The bubble gum case:
In the month of September 2010, a letter had been written by the then Finance Minister, Pranab Mukherjee to the Prime Minister stating that his office had been bugged. He, in his letter stated that there was an adhesive like substance that was recovered at night from his office which may have been used to stick electronic listening devices.
He had suggested that there were adhesives stuck on the wall on a possible attempt to bug his offices. Ironically the Central Board of Direct Taxes (CBTD) was roped in to conduct the investigation instead of the Intelligence Bureau which has expertise in this field.
The CBTD has no expertise in counter espionage operations despite which it was roped in to conduct the probe.

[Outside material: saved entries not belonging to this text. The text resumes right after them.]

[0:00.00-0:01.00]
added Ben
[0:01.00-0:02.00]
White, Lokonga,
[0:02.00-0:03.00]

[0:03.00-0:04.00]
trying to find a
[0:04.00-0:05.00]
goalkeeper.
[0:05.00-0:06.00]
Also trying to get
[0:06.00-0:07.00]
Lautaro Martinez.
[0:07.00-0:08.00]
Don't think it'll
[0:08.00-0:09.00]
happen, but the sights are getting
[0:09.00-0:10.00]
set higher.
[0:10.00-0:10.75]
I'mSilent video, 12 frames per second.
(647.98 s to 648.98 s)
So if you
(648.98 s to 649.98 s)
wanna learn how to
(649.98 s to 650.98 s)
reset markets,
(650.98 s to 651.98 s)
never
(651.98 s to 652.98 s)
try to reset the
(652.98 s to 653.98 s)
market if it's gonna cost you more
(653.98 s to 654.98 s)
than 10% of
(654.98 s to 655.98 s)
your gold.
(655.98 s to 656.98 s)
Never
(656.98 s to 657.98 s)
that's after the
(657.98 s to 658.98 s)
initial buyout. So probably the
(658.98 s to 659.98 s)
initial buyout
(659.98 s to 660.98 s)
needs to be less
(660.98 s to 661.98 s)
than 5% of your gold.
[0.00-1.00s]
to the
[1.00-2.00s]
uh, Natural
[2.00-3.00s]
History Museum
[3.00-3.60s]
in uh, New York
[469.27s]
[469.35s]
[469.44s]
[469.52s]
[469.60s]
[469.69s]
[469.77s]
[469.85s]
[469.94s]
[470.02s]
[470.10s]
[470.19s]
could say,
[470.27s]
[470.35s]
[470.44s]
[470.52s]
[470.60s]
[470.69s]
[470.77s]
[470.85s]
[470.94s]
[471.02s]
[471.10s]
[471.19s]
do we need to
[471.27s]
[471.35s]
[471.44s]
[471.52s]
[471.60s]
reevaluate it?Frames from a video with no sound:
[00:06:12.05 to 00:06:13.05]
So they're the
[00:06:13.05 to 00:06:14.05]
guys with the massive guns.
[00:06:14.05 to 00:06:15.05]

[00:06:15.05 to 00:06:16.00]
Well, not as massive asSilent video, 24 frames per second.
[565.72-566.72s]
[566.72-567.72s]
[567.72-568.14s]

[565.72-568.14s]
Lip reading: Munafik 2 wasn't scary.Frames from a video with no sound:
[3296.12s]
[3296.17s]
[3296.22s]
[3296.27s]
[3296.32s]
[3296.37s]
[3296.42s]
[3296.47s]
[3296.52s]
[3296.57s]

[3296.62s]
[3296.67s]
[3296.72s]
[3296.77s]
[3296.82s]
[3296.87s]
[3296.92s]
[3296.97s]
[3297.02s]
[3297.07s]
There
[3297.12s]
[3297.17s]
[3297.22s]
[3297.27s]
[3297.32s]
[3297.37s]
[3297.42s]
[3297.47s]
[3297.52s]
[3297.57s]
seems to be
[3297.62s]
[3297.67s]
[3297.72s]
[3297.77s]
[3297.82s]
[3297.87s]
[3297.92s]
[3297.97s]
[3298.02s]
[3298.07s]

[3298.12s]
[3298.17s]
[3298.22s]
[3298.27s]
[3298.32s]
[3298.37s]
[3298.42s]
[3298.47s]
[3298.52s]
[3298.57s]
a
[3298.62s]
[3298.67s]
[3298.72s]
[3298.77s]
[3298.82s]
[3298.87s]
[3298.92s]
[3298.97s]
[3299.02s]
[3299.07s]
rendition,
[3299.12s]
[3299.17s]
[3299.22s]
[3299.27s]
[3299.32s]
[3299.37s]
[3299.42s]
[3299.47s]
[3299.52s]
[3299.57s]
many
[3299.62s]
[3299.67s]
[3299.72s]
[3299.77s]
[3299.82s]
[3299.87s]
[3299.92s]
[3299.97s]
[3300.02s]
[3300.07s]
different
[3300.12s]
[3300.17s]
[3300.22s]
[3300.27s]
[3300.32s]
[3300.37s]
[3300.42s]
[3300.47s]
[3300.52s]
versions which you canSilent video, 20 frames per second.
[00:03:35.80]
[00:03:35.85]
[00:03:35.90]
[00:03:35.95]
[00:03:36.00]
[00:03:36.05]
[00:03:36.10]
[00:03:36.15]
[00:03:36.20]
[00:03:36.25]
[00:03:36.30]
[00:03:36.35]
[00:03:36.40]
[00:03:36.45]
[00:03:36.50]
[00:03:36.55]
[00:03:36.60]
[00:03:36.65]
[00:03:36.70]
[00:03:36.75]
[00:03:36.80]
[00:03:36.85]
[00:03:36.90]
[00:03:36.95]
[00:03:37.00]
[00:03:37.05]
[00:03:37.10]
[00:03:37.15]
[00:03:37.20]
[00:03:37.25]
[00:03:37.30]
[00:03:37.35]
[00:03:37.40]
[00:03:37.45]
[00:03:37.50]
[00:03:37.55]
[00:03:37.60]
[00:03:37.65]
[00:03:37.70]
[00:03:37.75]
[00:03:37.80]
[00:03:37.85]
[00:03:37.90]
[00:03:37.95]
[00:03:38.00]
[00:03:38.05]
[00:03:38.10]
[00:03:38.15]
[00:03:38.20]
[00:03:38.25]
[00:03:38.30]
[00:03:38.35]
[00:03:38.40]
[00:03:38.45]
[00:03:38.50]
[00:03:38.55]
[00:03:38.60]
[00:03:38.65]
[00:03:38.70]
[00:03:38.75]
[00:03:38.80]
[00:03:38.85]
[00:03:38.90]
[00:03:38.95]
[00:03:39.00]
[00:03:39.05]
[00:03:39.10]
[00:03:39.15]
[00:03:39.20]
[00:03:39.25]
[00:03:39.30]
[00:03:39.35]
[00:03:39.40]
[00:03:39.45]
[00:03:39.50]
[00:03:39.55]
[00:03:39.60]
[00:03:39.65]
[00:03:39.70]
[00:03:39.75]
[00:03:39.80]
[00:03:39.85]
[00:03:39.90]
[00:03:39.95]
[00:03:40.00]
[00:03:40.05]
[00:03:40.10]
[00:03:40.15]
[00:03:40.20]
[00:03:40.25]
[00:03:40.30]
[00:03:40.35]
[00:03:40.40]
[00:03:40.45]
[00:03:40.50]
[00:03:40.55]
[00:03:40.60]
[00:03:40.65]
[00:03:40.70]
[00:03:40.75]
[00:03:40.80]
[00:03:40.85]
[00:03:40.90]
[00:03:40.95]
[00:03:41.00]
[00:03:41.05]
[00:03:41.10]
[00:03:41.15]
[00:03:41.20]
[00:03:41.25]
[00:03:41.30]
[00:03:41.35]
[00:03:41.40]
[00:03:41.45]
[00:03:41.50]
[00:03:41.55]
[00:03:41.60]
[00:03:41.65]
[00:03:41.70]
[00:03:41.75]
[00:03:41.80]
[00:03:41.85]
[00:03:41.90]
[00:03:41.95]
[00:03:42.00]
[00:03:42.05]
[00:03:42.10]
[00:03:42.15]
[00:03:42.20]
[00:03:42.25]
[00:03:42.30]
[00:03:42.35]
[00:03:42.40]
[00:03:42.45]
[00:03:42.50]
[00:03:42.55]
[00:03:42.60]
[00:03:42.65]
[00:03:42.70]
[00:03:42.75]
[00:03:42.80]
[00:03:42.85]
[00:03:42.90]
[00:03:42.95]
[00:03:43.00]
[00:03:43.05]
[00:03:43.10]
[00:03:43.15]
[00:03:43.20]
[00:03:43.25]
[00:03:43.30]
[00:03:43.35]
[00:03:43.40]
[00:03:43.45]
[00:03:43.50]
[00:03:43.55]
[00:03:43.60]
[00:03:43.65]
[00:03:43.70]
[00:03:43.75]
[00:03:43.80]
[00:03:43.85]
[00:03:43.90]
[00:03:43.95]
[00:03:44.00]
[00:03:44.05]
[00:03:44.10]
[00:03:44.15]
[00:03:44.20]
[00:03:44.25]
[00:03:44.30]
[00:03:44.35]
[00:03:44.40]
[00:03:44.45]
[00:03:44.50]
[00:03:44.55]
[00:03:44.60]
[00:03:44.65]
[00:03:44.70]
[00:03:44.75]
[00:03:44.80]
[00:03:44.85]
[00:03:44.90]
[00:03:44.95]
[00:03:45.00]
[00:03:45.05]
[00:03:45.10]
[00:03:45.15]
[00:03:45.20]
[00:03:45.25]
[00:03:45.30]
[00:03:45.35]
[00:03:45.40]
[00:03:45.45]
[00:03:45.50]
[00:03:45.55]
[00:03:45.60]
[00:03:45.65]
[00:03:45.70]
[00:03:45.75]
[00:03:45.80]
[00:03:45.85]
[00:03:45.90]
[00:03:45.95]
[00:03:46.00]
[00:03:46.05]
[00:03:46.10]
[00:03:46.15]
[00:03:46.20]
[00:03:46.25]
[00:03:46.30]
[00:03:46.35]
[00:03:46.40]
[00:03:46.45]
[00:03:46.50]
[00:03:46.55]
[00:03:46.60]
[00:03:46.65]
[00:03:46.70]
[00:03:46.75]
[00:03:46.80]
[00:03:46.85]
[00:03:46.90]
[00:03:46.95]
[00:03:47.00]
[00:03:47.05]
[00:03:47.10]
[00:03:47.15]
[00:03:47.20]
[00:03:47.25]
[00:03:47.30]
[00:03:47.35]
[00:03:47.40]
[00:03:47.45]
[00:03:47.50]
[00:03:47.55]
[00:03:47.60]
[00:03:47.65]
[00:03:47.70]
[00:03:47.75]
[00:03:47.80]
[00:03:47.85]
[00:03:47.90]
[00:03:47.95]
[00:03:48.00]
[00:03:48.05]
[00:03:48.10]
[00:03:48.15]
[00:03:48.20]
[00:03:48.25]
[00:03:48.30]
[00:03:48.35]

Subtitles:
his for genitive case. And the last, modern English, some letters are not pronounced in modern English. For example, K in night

This had raised suspicion but was quickly buried under the carpet.
Bubble gum not bugs, the probe said:
The probe concluded that there was no attempt made to bug the office of the finance minister and what was found on the wall was bubble gum and not an adhesive to plant a bug.
While there was criticism for roping in the CBTD, the government quickly initiated a probe by the Intelligence Bureau later which also concluded that there was no attempt to bug.
While the matter was quickly hushed up, the statement made by Mukherjee said it all. He gave a meek and surrendered response when he said, "in respect of a news item regarding bugging in my offices, the matter was investigated into and found nothing in it.
Is the finance ministry prone to bugging:
At that point in time the issue of corporates trying to get information out of the finance ministry never came up. It was alleged that this was a result of a war between the former and the current finance minister.
However the ongoing probe into the corporate espionage case goes on to show how information from the finance ministry had become important for the corporates.
There was a two page note of the petroleum ministry meant for the budget speech which had been leaked. In fact when it comes to information gathering, the finance ministry is the most sought after in corporate circles.
Corporates would normally eye for budget related documents and speeches in a bid to position themselves and also their products better in the market. The Delhi police say that the documents could have leaked out of the finance ministry too. They would also try and revisit the bugging episode of September 2010.
Leaks in the defence ministry:
While there has been ample information relating to the leaks in the petroleum and coal ministries, the defence ministry is now what the Delhi police are focusing on.
There are high stakes involved in the papers that have leaked out of the defence ministry and several consultancy firms have been placed under the radar, the police say.
Some documents relating to defence deals and pricing may have been leaked and only further investigations will tell the correct picture, the investigating officer points out. The Delhi police already have under the radar the oil, coal and power ministry.